FIU athletic director Pete Garcia said the financial aid math puts FIU’s stipend number around $6,000, among the highest in the nation. For perspective, none of the stipend numbers thrown around at SEC Media Day equals FIU’s. In fact, FIU doubles the amounts stated for Georgia, LSU and Florida.
The formula used is derived from the one used to determine the cost of attendance for non-athletes. FIU students don’t enjoy the relatively cheap college town economics found in Gainesville; Norman, Oklahoma; West Lafayette, Indiana, etc. Also, whether commuting daily from across town or coming twice a year from across an ocean, FIU’s transportation costs tend to be comparatively steep.
For example, the Enrollment Services part of FIU’s website estimates the average personal and transportation costs for a student living in the dormitories at $4,520. The Student Financial Affairs section of the University of Florida’s site estimates the average same two categories plus clothing maintenance (laundry) at $2,070.
In the year and a half since the Power Five schools voted for COA stipends, the National Association of Student Financial Aid Administrators has stated its concern over finagling figures for a recruiting advantage.
In May, FIU president Mark Rosenberg sent a letter to nine FIU directors and the Office of Financial Aid stating:
“With the current costs of attendance discussion taking place across the country, it is imperative we have safeguards in place that the cost of attendance has been calculated accurately and that anyone associated or in the athletic department is not part of the process. I want to make sure FIU is at the forefront of this issue with an accurate and thorough process.”
Can this help FIU in recruiting across the board? When and how will FIU start cutting cost of attendance checks to student-athletes? And how will the athletic department that runs tighter than a fashion model’s belt afford to pony up so many stipends?
Taking the second part first, Garcia said: “We’re going to go full next year for the sports we decide. It’ll probably be most of our sports. Not all of them.”

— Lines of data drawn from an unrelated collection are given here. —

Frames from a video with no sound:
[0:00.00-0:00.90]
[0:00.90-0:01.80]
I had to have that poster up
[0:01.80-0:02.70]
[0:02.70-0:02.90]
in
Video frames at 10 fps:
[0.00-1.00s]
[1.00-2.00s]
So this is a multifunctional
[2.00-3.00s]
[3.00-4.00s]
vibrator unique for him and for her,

Bet on the glamor sports, football and men’s basketball, to get covered. That immediately brings the obvious question of Title IX compliance, especially at a school whose women’s teams tend to exceed the men’s in athletic and academic achievement.

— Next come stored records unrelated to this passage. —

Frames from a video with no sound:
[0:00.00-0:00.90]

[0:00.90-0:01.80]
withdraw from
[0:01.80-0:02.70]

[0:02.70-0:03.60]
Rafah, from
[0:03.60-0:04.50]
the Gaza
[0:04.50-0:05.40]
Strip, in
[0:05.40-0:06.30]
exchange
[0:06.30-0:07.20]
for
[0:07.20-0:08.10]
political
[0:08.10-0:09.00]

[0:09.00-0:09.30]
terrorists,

Garcia said as far as gender equity in stipends, “I am going to do it as evenly as possible with that in mind.”
Both Garcia and FIU football coach Ron Turner thought this could be a recruiting advantage. The athlete can use the stipend any way he or she pleases. That includes sending a chunk of it back home and living a Spartan existence off the rest.
When redshirt junior defensive tackle Imarjaye Albury came out of Liberty City’s Northwestern High in 2012, he received his share of Power Five conference school attention before going to West Virginia. After a coaching change there, he transferred to FIU in 2013.
“Your high schoolers that don’t really know any better, they go off of things like that [money] or uniforms, little stuff that coaches use to attract you,” Albury said. “But if they know better, they have an older brother or someone who has been through it that’s able to give them advice, I don’t think that should make a difference at all.”
Even if the family’s financially strapped, Albury said he understands, but “I don’t think money should be anything you base your decision off of, period.”
Speaking of financially strapped, this figures to be one large economic boulder on the back of FIU’s athletic department.
The school, Garcia said, told him: “‘We’re in favor of it, but it’s your deal — go find the money.’ And I’m OK with that.
“I’ve been saving up for the last four years, because I knew this was coming.”
The school just signed a seven-year deal worth (FIU hopes) $9.1 million with Van Wagner Entertainment, which will take over some of the ticket, advertising, suites and media rights sales for FIU athletics. Garcia has been to Brazil a few times — and hosted a contingent from popular Brazilian soccer club Flamengo in July — to get a couple of winter soccer friendlies worth $300,000 per game at FIU Stadium. FIU just struck a new sponsorship deal with Pepsi.
“At the end of the day, it’s going to tax our resources,” Garcia said. “But I strongly believe we’ve got to take care of our student-athletes. And I also believe it’ll be a recruiting advantage.”